I have thus, my dear Sir, insensibly been led into a longer detail than I intended; and have used more egotism than I could have wished—for which I urge no other apology, but my opinion of your friendship, discretion and candour. With sentiments of real esteem & regard I am—My dear Sir, Your Most Obedt & Affecte Servt
ALS, MH; LB, DLC:GW.
1. The letter-book copy reads “greatly alarmed.”
2. Richard Henry Lee (1732–1794) was a member of the Continental Congress 1774–80 and 1784–87. He declined appointment to the Constitutional Convention and was one of the leaders opposing the Constitution at the Virginia Ratifying Convention. Lee contributed a series of “Letters of the Federal Farmer” to the antifederalist cause. He was chosen one of Virginia’s senators in 1789 and remained in the Senate, leading the fight for amendments to the Constitution, until ill health forced his retirement to his home Chantilly in Westmoreland County in 1792.

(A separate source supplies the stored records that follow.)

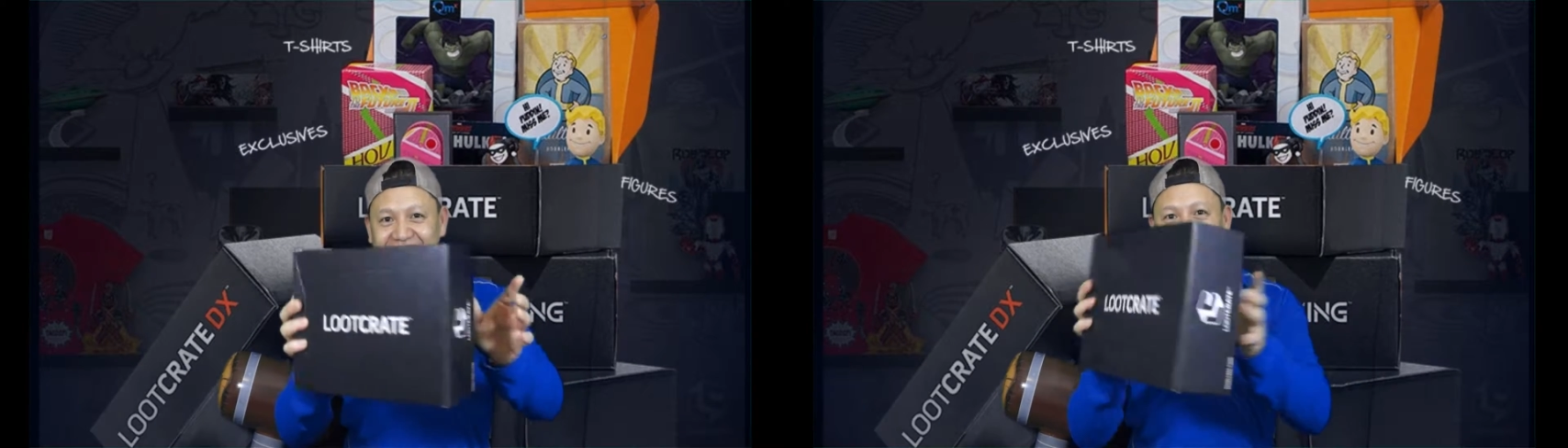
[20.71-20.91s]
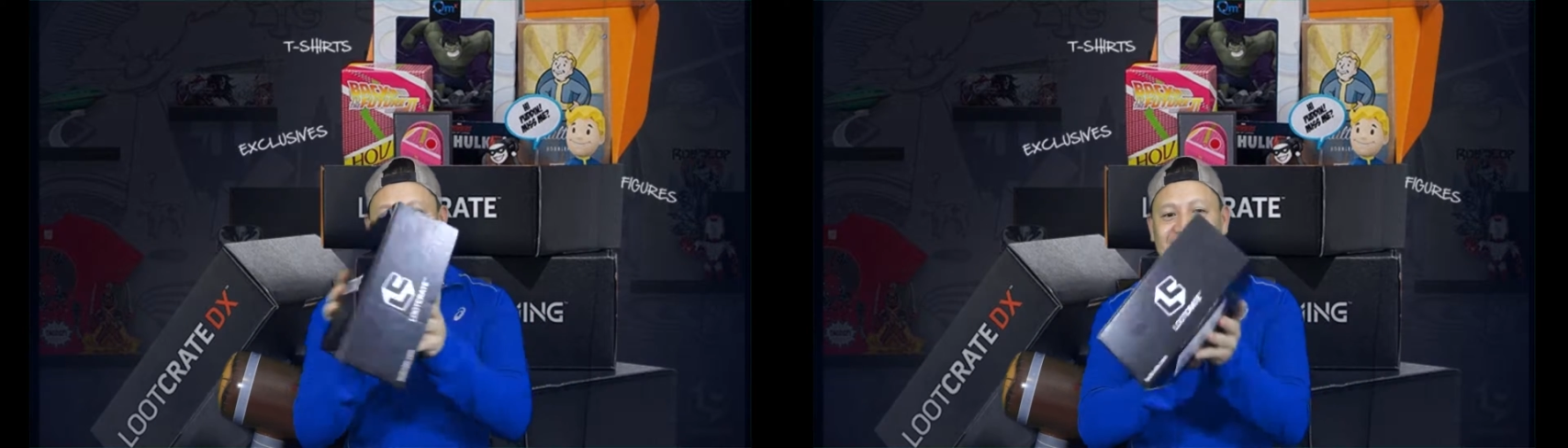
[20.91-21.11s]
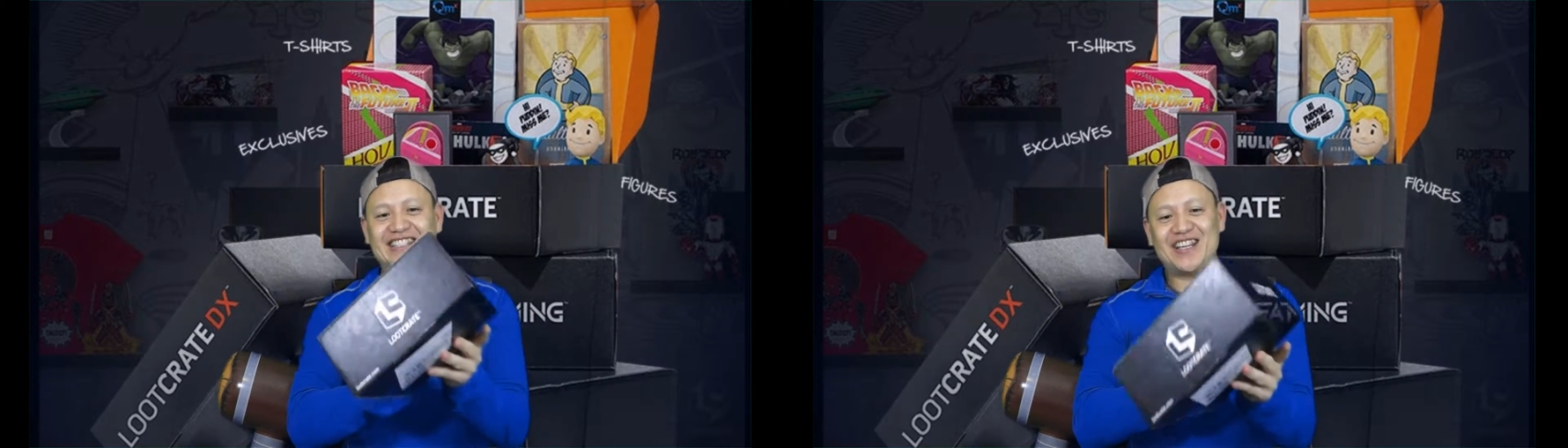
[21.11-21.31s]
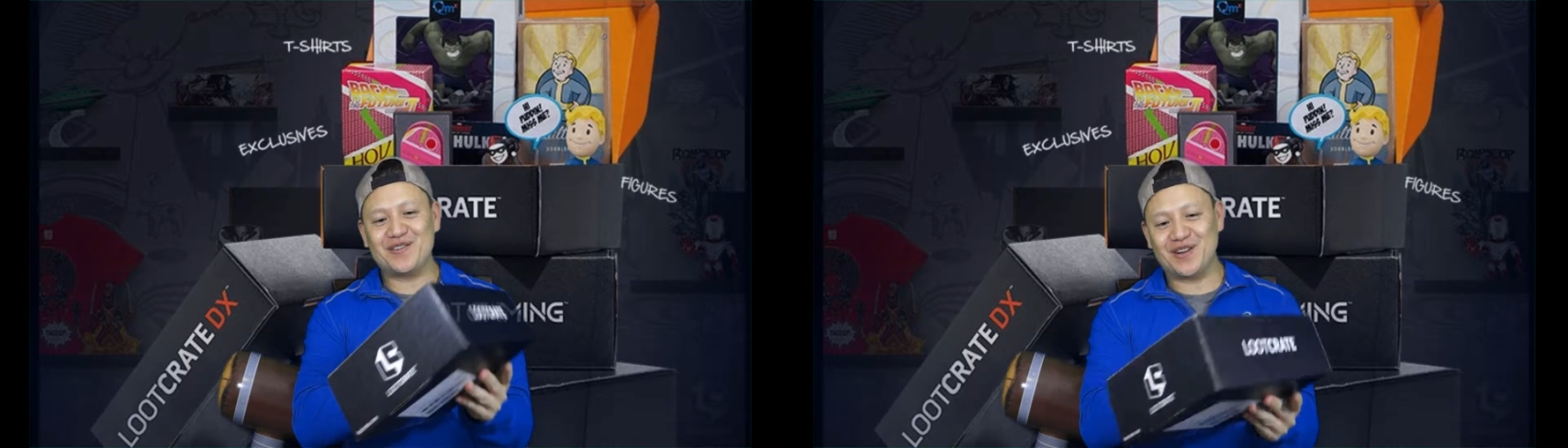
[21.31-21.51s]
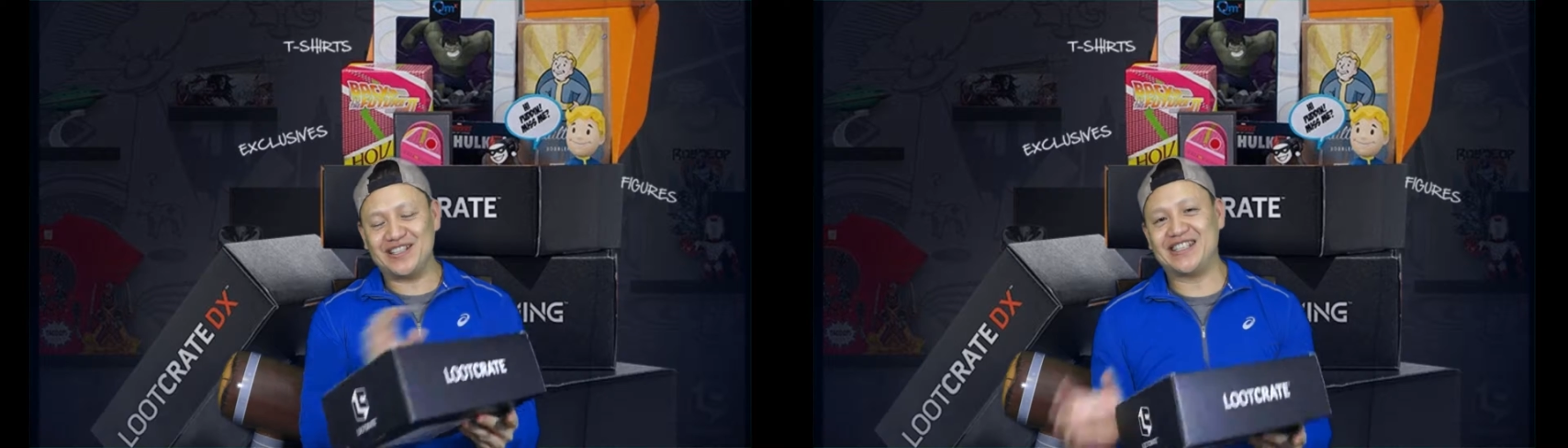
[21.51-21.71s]
Let's see
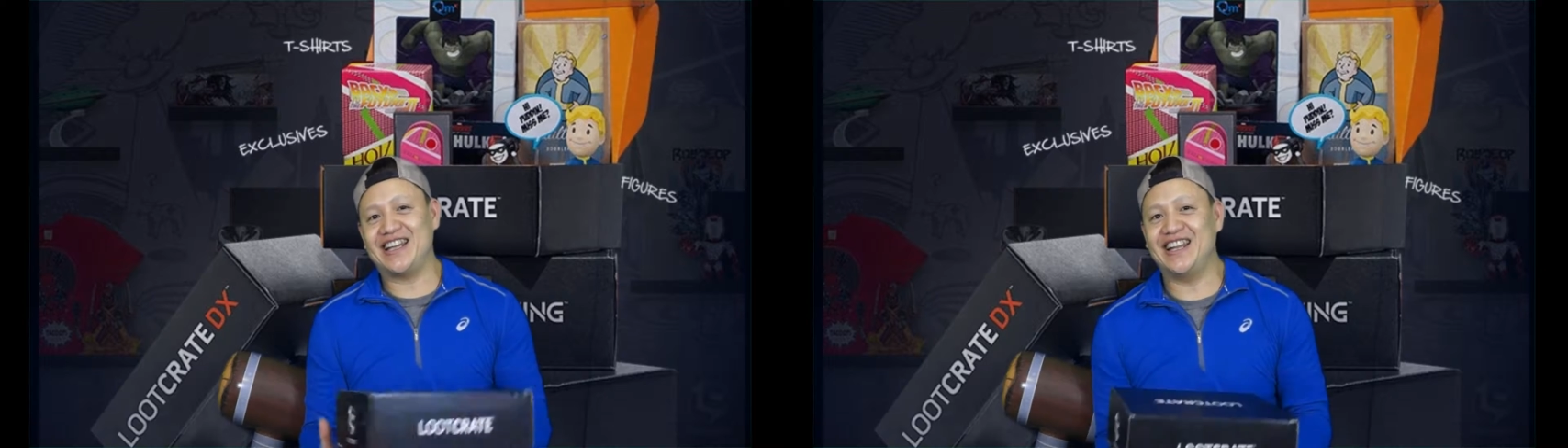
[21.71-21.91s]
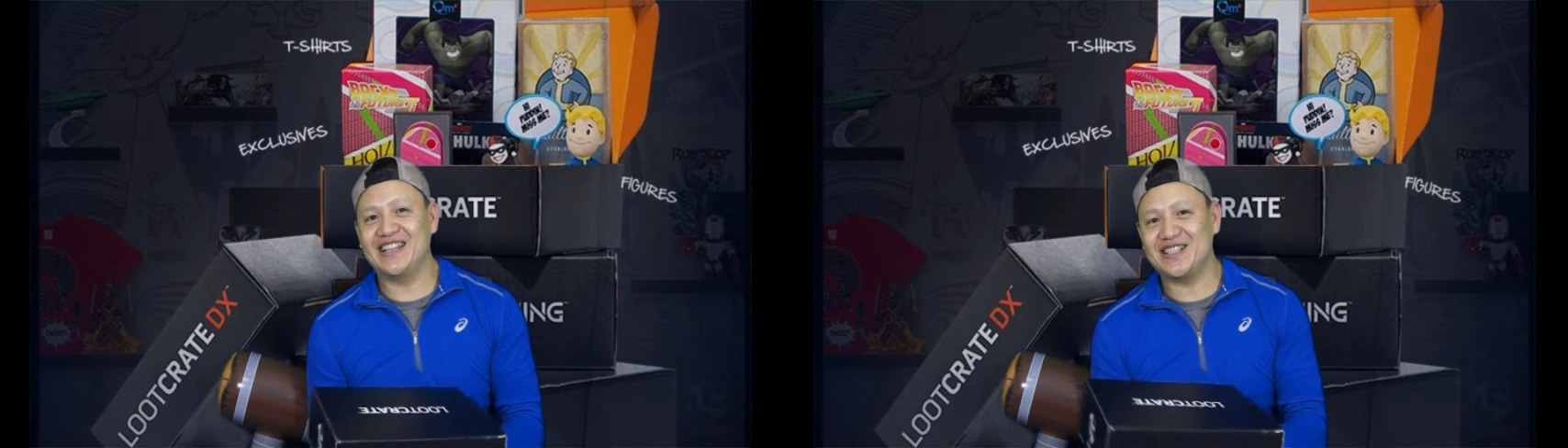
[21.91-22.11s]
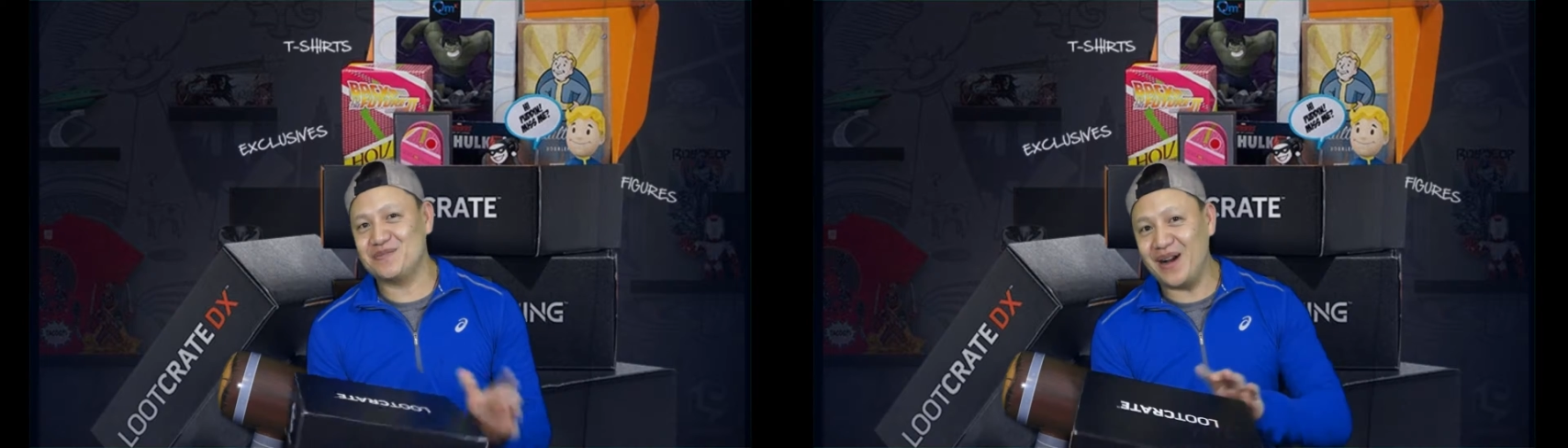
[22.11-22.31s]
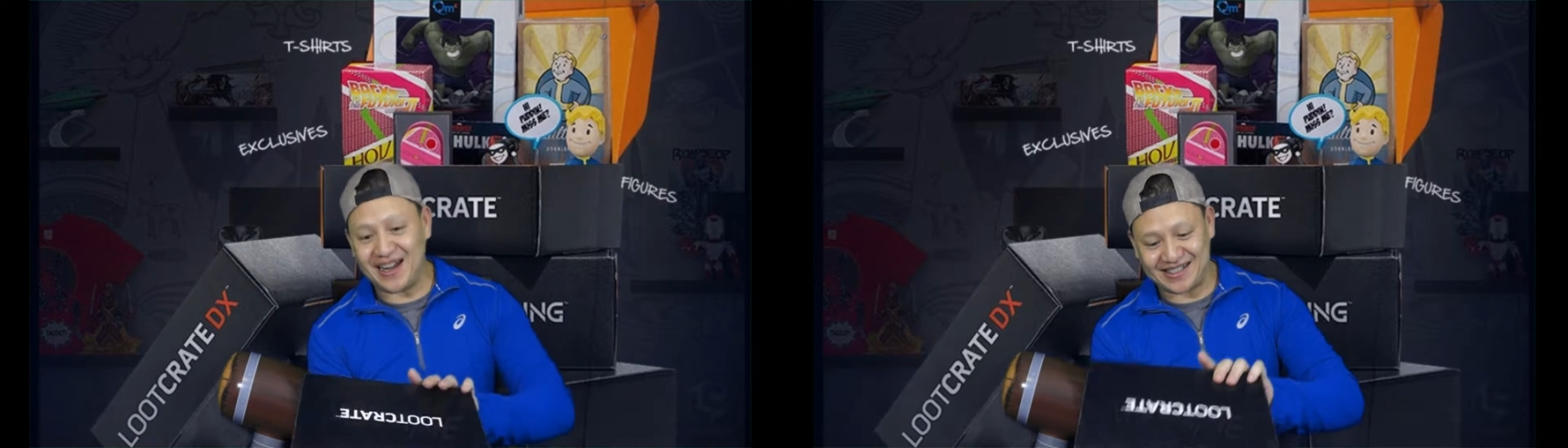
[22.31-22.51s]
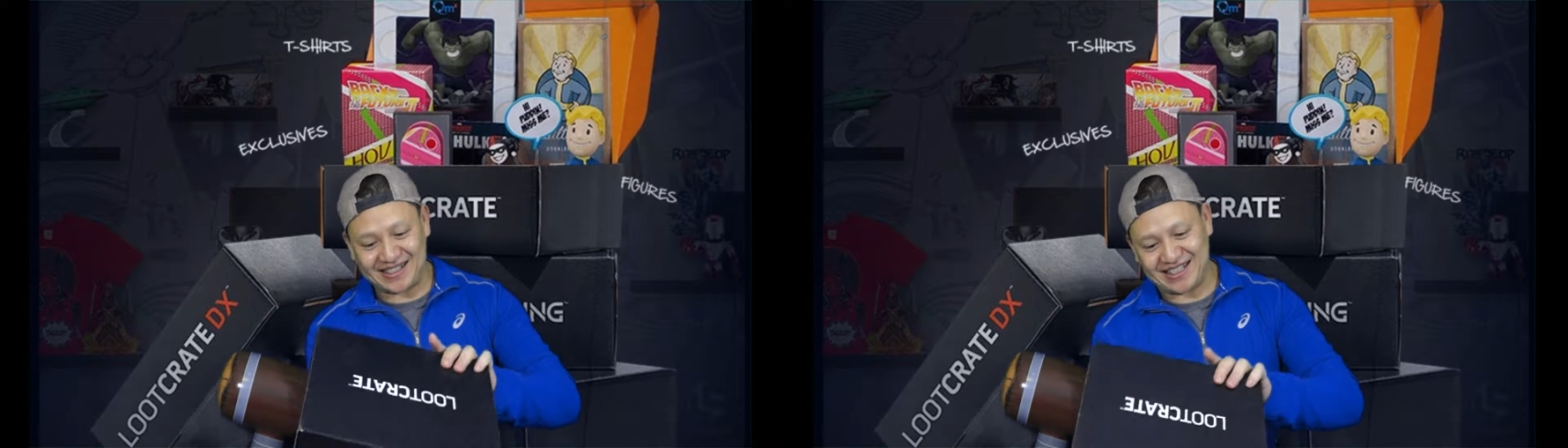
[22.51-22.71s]
what's in this
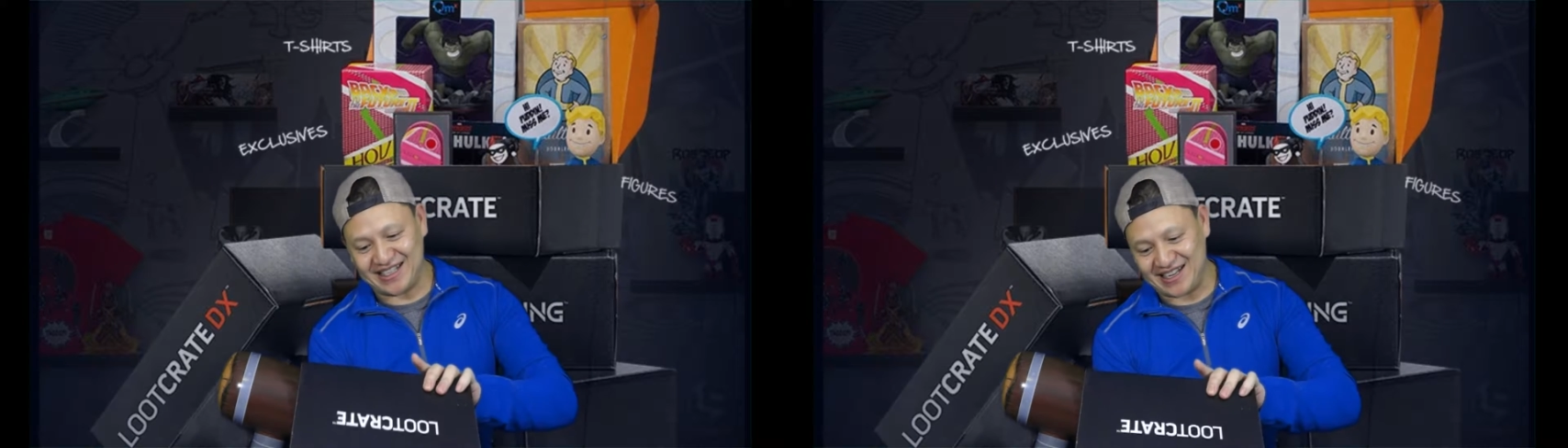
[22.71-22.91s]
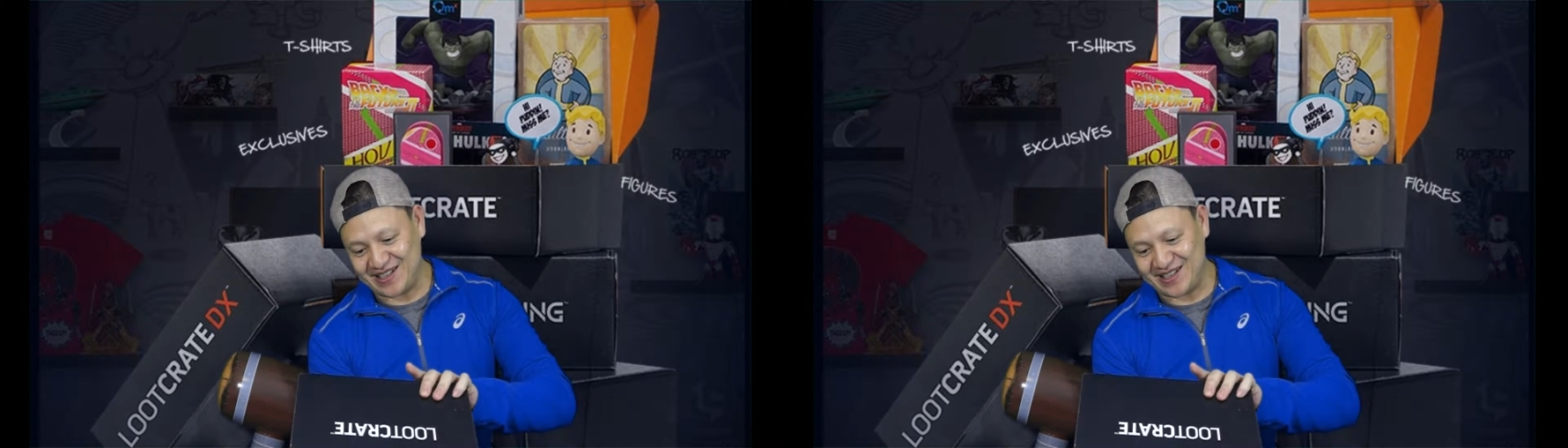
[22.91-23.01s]
box.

3. Among GW’s frequent disclaimers of ambition for further public service at the close of the Revolution, probably the most widely disseminated was the statement in his circular letter to the governors of the various states: “The great object for which I had the honor to hold an appointment in the Service of my Country, being accomplished, I am now preparing to resign it into the hands of Congress, and to return to that domestic retirement, which, it is well known, I left with the greatest reluctance, a Retirement, for which I have never ceased to sigh through a long and painful absence, and in which (remote from the noise and trouble of the World) I meditate to pass the remainder of life in a state of undisturbed repose” (Fitzpatrick, Writings, description begins John C. Fitzpatrick, ed. The Writings of George Washington from the Original Manuscript Sources, 1745–1799. 39 vols. Washington, D.C., 1931–44. description ends 26:483–96).